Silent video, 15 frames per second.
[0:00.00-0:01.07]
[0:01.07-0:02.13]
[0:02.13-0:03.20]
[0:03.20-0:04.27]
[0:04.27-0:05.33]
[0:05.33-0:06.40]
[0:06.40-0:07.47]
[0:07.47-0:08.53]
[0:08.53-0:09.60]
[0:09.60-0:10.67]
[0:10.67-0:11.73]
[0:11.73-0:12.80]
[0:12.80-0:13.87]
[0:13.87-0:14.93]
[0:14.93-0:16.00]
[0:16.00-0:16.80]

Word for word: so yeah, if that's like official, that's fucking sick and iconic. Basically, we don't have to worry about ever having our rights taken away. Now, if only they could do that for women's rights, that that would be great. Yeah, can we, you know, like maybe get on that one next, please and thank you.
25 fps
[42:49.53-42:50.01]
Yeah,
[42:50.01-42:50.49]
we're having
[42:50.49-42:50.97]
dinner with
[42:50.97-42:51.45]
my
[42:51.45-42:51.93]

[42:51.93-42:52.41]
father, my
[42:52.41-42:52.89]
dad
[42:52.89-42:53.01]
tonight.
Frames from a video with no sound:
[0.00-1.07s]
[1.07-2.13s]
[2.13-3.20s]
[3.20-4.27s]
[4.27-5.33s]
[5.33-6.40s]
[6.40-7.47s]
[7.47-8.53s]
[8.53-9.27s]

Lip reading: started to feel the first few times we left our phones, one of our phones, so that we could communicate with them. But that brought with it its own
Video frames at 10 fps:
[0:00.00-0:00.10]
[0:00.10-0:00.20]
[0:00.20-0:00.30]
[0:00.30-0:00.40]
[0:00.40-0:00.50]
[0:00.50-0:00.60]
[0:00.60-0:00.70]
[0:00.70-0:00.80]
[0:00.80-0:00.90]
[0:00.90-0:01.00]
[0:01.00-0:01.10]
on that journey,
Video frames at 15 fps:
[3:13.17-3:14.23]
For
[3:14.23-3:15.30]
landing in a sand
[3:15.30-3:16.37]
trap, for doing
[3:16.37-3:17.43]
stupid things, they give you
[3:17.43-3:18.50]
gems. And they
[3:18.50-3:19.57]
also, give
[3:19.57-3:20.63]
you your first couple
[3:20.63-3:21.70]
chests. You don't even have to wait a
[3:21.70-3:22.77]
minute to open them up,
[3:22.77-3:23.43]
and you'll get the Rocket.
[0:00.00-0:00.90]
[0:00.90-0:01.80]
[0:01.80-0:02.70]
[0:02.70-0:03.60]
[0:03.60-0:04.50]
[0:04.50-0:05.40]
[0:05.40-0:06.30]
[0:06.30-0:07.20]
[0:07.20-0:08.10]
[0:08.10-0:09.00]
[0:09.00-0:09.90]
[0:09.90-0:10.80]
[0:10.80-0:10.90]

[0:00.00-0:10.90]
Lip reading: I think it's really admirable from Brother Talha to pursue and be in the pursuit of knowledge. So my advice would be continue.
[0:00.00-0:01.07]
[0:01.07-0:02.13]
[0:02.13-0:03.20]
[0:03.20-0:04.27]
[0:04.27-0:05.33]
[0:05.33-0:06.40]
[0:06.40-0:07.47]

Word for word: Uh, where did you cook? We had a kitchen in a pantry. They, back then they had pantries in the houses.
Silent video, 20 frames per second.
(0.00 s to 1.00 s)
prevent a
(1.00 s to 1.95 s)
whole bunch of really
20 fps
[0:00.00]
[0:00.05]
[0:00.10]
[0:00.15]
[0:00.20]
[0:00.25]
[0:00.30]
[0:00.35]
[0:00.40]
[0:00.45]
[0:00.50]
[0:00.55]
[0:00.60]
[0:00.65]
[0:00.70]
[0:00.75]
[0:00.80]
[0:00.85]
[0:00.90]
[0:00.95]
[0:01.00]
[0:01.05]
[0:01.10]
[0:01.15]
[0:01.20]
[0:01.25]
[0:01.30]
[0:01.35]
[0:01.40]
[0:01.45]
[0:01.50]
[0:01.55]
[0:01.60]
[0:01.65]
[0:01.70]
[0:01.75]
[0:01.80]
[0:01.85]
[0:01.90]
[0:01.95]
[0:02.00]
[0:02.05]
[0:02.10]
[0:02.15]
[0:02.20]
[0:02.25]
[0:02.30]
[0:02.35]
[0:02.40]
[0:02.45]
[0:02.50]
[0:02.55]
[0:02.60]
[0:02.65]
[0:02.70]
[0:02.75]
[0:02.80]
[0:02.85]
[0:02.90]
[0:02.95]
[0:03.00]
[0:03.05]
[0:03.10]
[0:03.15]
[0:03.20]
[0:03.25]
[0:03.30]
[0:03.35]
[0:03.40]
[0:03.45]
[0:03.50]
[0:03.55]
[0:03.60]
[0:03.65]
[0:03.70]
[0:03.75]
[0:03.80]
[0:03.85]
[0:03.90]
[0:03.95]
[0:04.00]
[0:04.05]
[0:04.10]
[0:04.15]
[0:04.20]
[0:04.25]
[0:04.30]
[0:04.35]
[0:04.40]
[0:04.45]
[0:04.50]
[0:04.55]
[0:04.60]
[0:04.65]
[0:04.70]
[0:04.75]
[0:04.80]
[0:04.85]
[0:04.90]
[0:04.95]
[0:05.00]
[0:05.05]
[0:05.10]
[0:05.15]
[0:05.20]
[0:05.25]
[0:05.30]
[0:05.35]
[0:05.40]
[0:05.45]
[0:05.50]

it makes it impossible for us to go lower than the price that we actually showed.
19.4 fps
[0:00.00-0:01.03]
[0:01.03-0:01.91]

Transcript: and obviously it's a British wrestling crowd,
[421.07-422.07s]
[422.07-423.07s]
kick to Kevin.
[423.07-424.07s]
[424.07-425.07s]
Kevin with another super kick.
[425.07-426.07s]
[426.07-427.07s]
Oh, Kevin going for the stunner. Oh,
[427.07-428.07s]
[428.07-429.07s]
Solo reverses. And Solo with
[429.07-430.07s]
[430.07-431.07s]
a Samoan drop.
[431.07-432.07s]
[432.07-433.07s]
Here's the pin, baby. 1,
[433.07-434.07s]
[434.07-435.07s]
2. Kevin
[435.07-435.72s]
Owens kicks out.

•••••

The problem ▸ Output the entire listing exactly as it appears above.

Output ▸
Silent video, 15 frames per second.
[0:00.00-0:01.07]
[0:01.07-0:02.13]
[0:02.13-0:03.20]
[0:03.20-0:04.27]
[0:04.27-0:05.33]
[0:05.33-0:06.40]
[0:06.40-0:07.47]
[0:07.47-0:08.53]
[0:08.53-0:09.60]
[0:09.60-0:10.67]
[0:10.67-0:11.73]
[0:11.73-0:12.80]
[0:12.80-0:13.87]
[0:13.87-0:14.93]
[0:14.93-0:16.00]
[0:16.00-0:16.80]

Word for word: so yeah, if that's like official, that's fucking sick and iconic. Basically, we don't have to worry about ever having our rights taken away. Now, if only they could do that for women's rights, that that would be great. Yeah, can we, you know, like maybe get on that one next, please and thank you.
25 fps
[42:49.53-42:50.01]
Yeah,
[42:50.01-42:50.49]
we're having
[42:50.49-42:50.97]
dinner with
[42:50.97-42:51.45]
my
[42:51.45-42:51.93]

[42:51.93-42:52.41]
father, my
[42:52.41-42:52.89]
dad
[42:52.89-42:53.01]
tonight.
Frames from a video with no sound:
[0.00-1.07s]
[1.07-2.13s]
[2.13-3.20s]
[3.20-4.27s]
[4.27-5.33s]
[5.33-6.40s]
[6.40-7.47s]
[7.47-8.53s]
[8.53-9.27s]

Lip reading: started to feel the first few times we left our phones, one of our phones, so that we could communicate with them. But that brought with it its own
Video frames at 10 fps:
[0:00.00-0:00.10]
[0:00.10-0:00.20]
[0:00.20-0:00.30]
[0:00.30-0:00.40]
[0:00.40-0:00.50]
[0:00.50-0:00.60]
[0:00.60-0:00.70]
[0:00.70-0:00.80]
[0:00.80-0:00.90]
[0:00.90-0:01.00]
[0:01.00-0:01.10]
on that journey,
Video frames at 15 fps:
[3:13.17-3:14.23]
For
[3:14.23-3:15.30]
landing in a sand
[3:15.30-3:16.37]
trap, for doing
[3:16.37-3:17.43]
stupid things, they give you
[3:17.43-3:18.50]
gems. And they
[3:18.50-3:19.57]
also, give
[3:19.57-3:20.63]
you your first couple
[3:20.63-3:21.70]
chests. You don't even have to wait a
[3:21.70-3:22.77]
minute to open them up,
[3:22.77-3:23.43]
and you'll get the Rocket.
[0:00.00-0:00.90]
[0:00.90-0:01.80]
[0:01.80-0:02.70]
[0:02.70-0:03.60]
[0:03.60-0:04.50]
[0:04.50-0:05.40]
[0:05.40-0:06.30]
[0:06.30-0:07.20]
[0:07.20-0:08.10]
[0:08.10-0:09.00]
[0:09.00-0:09.90]
[0:09.90-0:10.80]
[0:10.80-0:10.90]

[0:00.00-0:10.90]
Lip reading: I think it's really admirable from Brother Talha to pursue and be in the pursuit of knowledge. So my advice would be continue.
[0:00.00-0:01.07]
[0:01.07-0:02.13]
[0:02.13-0:03.20]
[0:03.20-0:04.27]
[0:04.27-0:05.33]
[0:05.33-0:06.40]
[0:06.40-0:07.47]

Word for word: Uh, where did you cook? We had a kitchen in a pantry. They, back then they had pantries in the houses.
Silent video, 20 frames per second.
(0.00 s to 1.00 s)
prevent a
(1.00 s to 1.95 s)
whole bunch of really
20 fps
[0:00.00]
[0:00.05]
[0:00.10]
[0:00.15]
[0:00.20]
[0:00.25]
[0:00.30]
[0:00.35]
[0:00.40]
[0:00.45]
[0:00.50]
[0:00.55]
[0:00.60]
[0:00.65]
[0:00.70]
[0:00.75]
[0:00.80]
[0:00.85]
[0:00.90]
[0:00.95]
[0:01.00]
[0:01.05]
[0:01.10]
[0:01.15]
[0:01.20]
[0:01.25]
[0:01.30]
[0:01.35]
[0:01.40]
[0:01.45]
[0:01.50]
[0:01.55]
[0:01.60]
[0:01.65]
[0:01.70]
[0:01.75]
[0:01.80]
[0:01.85]
[0:01.90]
[0:01.95]
[0:02.00]
[0:02.05]
[0:02.10]
[0:02.15]
[0:02.20]
[0:02.25]
[0:02.30]
[0:02.35]
[0:02.40]
[0:02.45]
[0:02.50]
[0:02.55]
[0:02.60]
[0:02.65]
[0:02.70]
[0:02.75]
[0:02.80]
[0:02.85]
[0:02.90]
[0:02.95]
[0:03.00]
[0:03.05]
[0:03.10]
[0:03.15]
[0:03.20]
[0:03.25]
[0:03.30]
[0:03.35]
[0:03.40]
[0:03.45]
[0:03.50]
[0:03.55]
[0:03.60]
[0:03.65]
[0:03.70]
[0:03.75]
[0:03.80]
[0:03.85]
[0:03.90]
[0:03.95]
[0:04.00]
[0:04.05]
[0:04.10]
[0:04.15]
[0:04.20]
[0:04.25]
[0:04.30]
[0:04.35]
[0:04.40]
[0:04.45]
[0:04.50]
[0:04.55]
[0:04.60]
[0:04.65]
[0:04.70]
[0:04.75]
[0:04.80]
[0:04.85]
[0:04.90]
[0:04.95]
[0:05.00]
[0:05.05]
[0:05.10]
[0:05.15]
[0:05.20]
[0:05.25]
[0:05.30]
[0:05.35]
[0:05.40]
[0:05.45]
[0:05.50]

it makes it impossible for us to go lower than the price that we actually showed.
19.4 fps
[0:00.00-0:01.03]
[0:01.03-0:01.91]

Transcript: and obviously it's a British wrestling crowd,
[421.07-422.07s]
[422.07-423.07s]
kick to Kevin.
[423.07-424.07s]
[424.07-425.07s]
Kevin with another super kick.
[425.07-426.07s]
[426.07-427.07s]
Oh, Kevin going for the stunner. Oh,
[427.07-428.07s]
[428.07-429.07s]
Solo reverses. And Solo with
[429.07-430.07s]
[430.07-431.07s]
a Samoan drop.
[431.07-432.07s]
[432.07-433.07s]
Here's the pin, baby. 1,
[433.07-434.07s]
[434.07-435.07s]
2. Kevin
[435.07-435.72s]
Owens kicks out.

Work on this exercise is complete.